MK: Looting of Yemenite Jews’ Property ‘State-Sponsored Organized Crime’

YERUSHALAYIM
Jewish Yemenite immigrants seen arriving at Ben Gurion Airport. (Moshe Shai/Flash90)

The Knesset on Tuesday will discuss allegations that the state literally stole large amounts of money, jewelry, tashmishei kedushah, and other valuable items from Yemenite Jews who were brought to Israel in the early days of the state.

On Sunday, Yisrael Hayom published documents drawn from state archives that substantiate at least some of the charges, said Likud MK Nurit Koren.

Documents include manifests of passengers on at least two ships – the Lucha and the Luke – that transported Yemenite refugees to Israel in 1949. The manifests list the names of passengers and property they were bringing aboard. The property was brought to Israel and placed in the custody of the Jewish Agency – which, the report says, never returned it to its rightful owners.

Other documents discuss efforts by Yemenite families to retrieve their property, including one written in September 1950 by Dr. Chaim Zadok, head of absorption in the Jewish Agency, which said that “time and again we have immigrants from Yemen coming to demand their property, saying it was stolen, but they are unable to say where and when it was stolen.” Much of the property, he writes, was collected while the immigrants were still in Yemen and stored in warehouses there, provided by the immigrants “based on the promise that nothing would be damaged or lost, and they would get their property back when they reached Israel.”

In another document, Zadok wrote that immigrants who were granted access to a Jewish Agency warehouse in Yafo actually found boxes and bags they had packed, but were opened and pilfered. On a visit to the warehouse, he wrote, “I was told that workers opened boxes and took out sefarim that belong to the immigrants. These books are rare and valuable, and the names of their owners are often inscribed on them. The books are placed into special storage units and removed from the site. I am not sure that it is justified to take the books that belong to these people.” Zadok added that he believed an official government inquiry was in order.

In another document, then-Foreign Minister Moshe Sharett wrote on July 9, 1950, of a ship that arrived in Eilat with 300 sifrei Torah and other ancient scrolls and books. In a letter to the Religious Affairs Ministry, he wrote that the Ministry was the best organization to handle the shipment. “It is clear that these sifrei Torah are ancient and they require special treatment to preserve them,” the letter said.

Channel 20 broadcast interviews with families of immigrants, who related various stories about how they were separated from their property. In one account, an immigrant who was a child at the time recalls how he and his family were transported by plane to Israel. “They told us that anyone who had gold or silver should give it up before they got on the plane, because gold and silver could cause the plane to crash. They told us we would get it back in Israel, but we got nothing.”
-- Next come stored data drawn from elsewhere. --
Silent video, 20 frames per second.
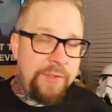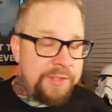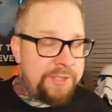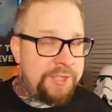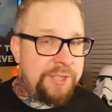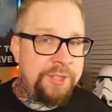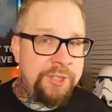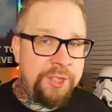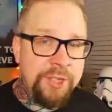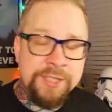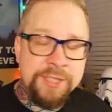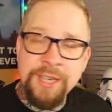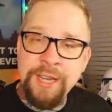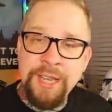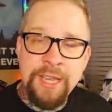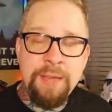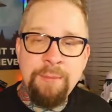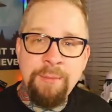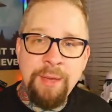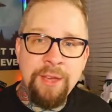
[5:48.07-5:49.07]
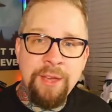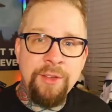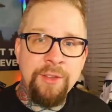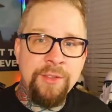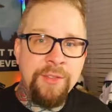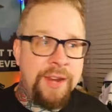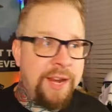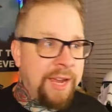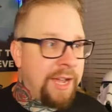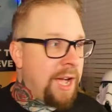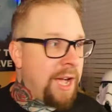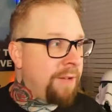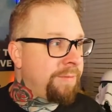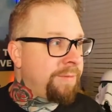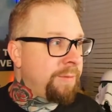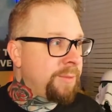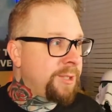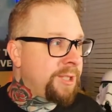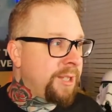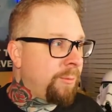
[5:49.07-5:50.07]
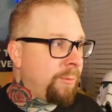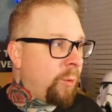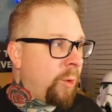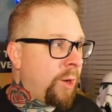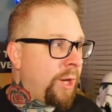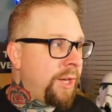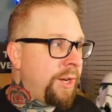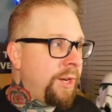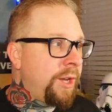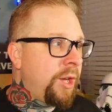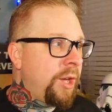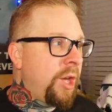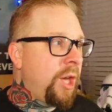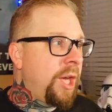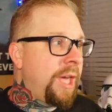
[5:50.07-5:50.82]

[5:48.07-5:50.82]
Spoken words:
This is just an email that I got from someone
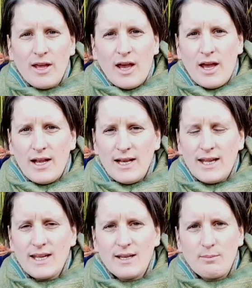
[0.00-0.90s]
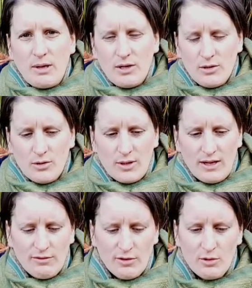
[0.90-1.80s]
a link below
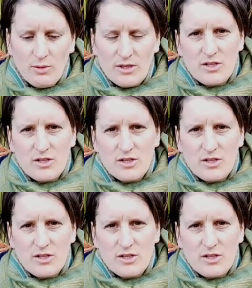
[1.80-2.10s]
if you want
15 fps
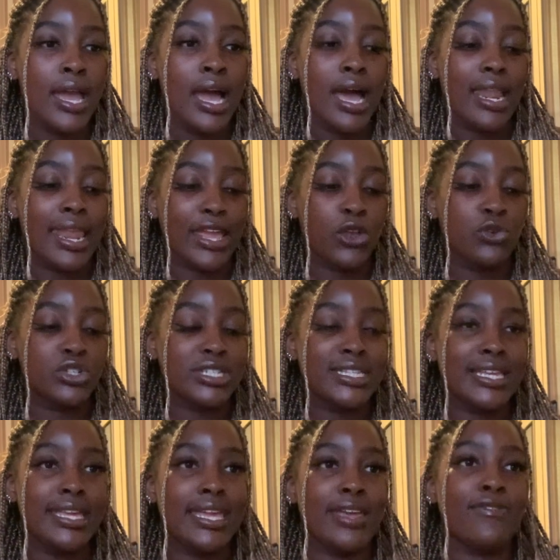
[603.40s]
Like, you're
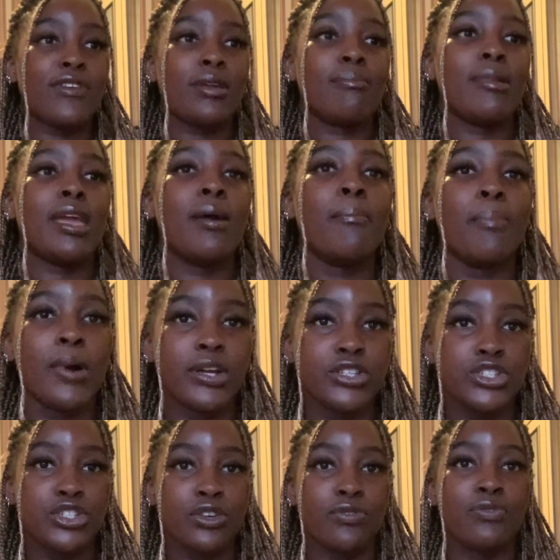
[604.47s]
just giving me a
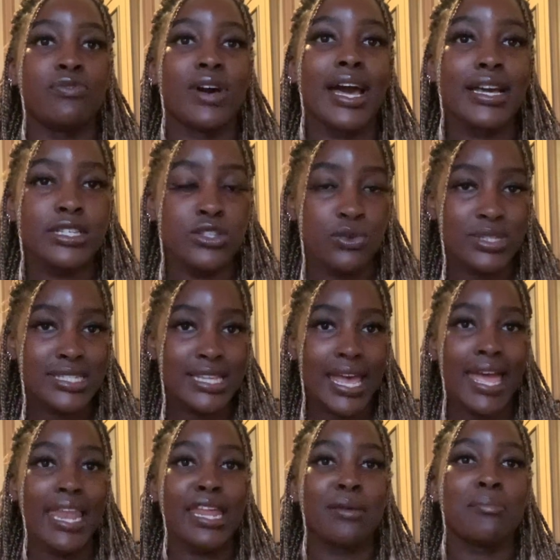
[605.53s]
bunch of facts. You're
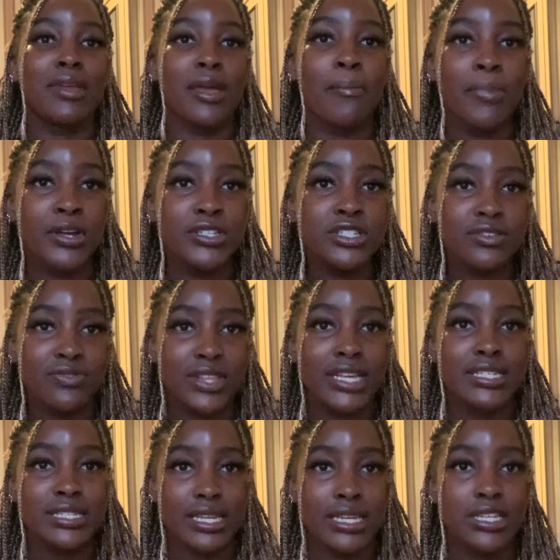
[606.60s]
telling me a bunch of
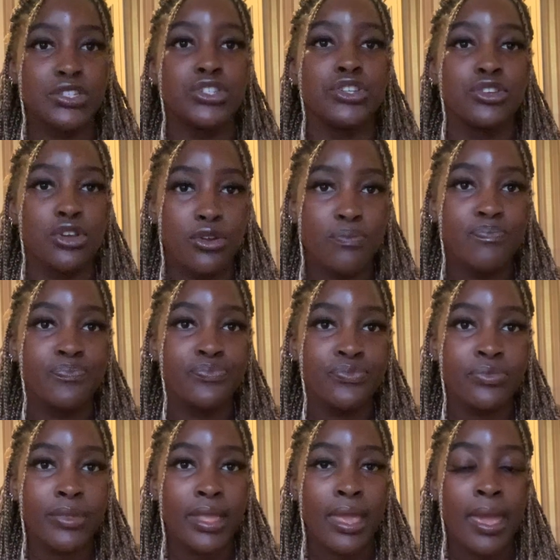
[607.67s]
things I need to know.
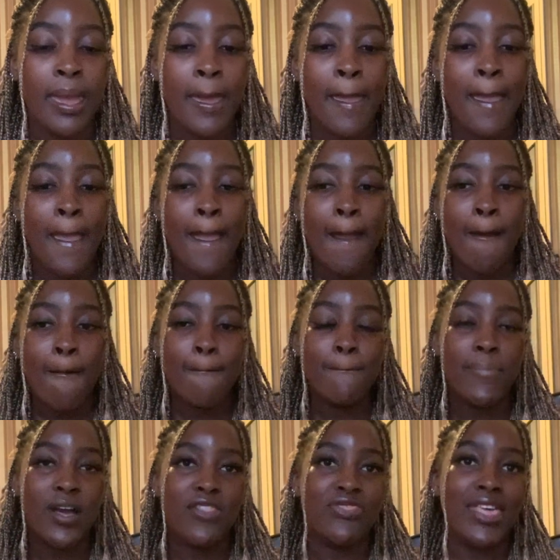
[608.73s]

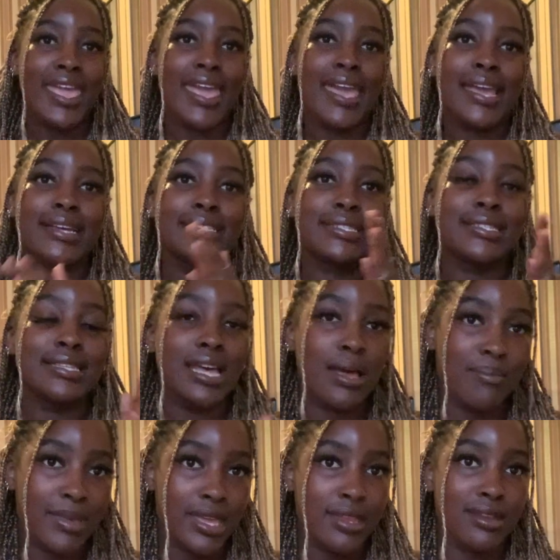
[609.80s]
But they
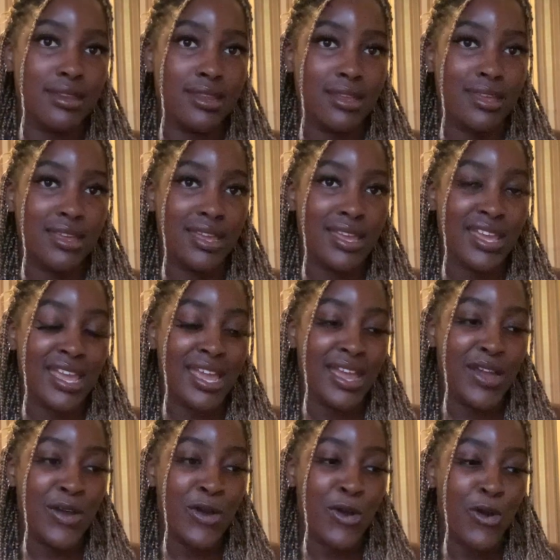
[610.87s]
examine
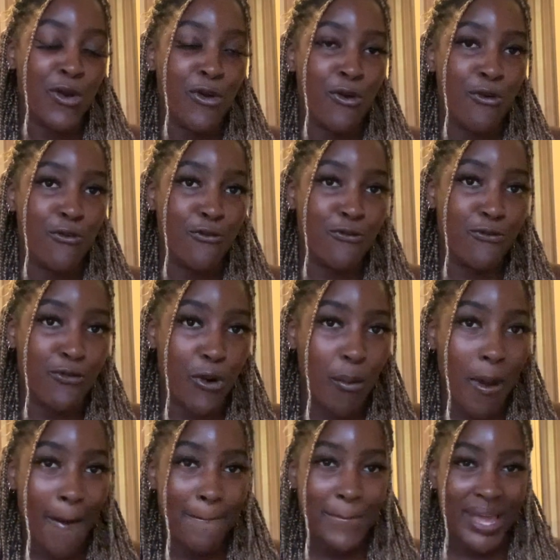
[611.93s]
from
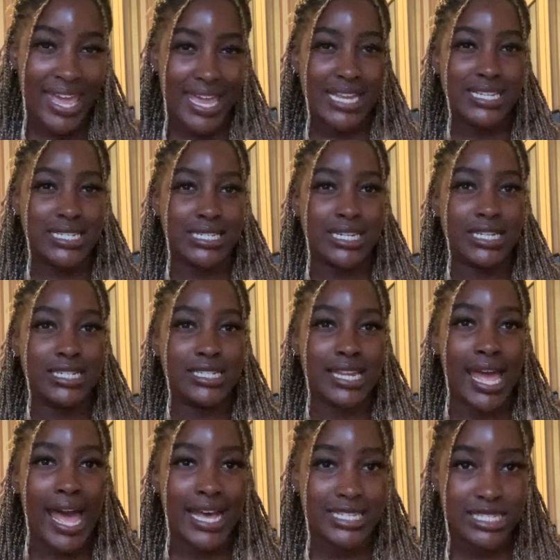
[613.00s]
a
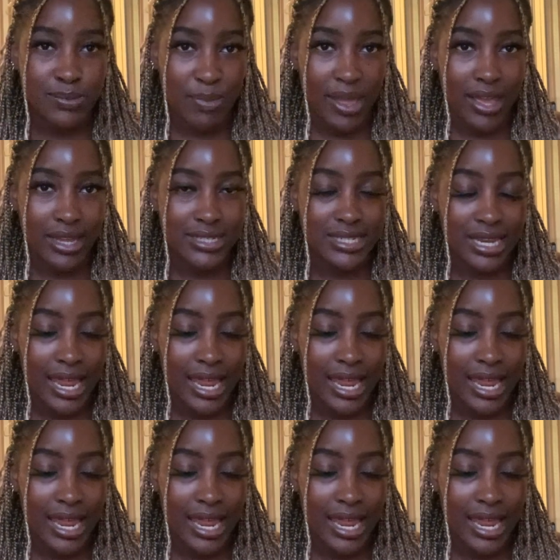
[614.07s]
patient aspect.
MK Nurit Koren, who heads a special Knesset subcommittee on the kidnapping of children of Yemenite families in the early days of the state, will lead the hearing on Tuesday. In a statement, her office said that “it was apparently not enough for the state to steal the children of Yemenite families, but now it emerges that it stole their property, too. Sifrei Torah, sefarim, gold and silver tashmishei kedushah, and other very valuable items hundreds of years old were taken and distributed to state institutions and then sold to merchants or individuals, based on the claim that they had no owners or their owners could not be identified. The naïve Yemenites gave up their gold and silver because they were told by officials of the Jewish Agency and the Joint Distribution Committee that the plane would crash because of the weight of their treasure, and they believed they would get it back. This is nothing less than state-sponsored organized crime.”

In its official response, the Jewish Agency said the issue was “very painful, and it is important that we uncover the truth. We have cooperated and will continue to cooperate fully with the Knesset subcommittee. We have provided them with all the relevant data and will continue to do so in the future as required.”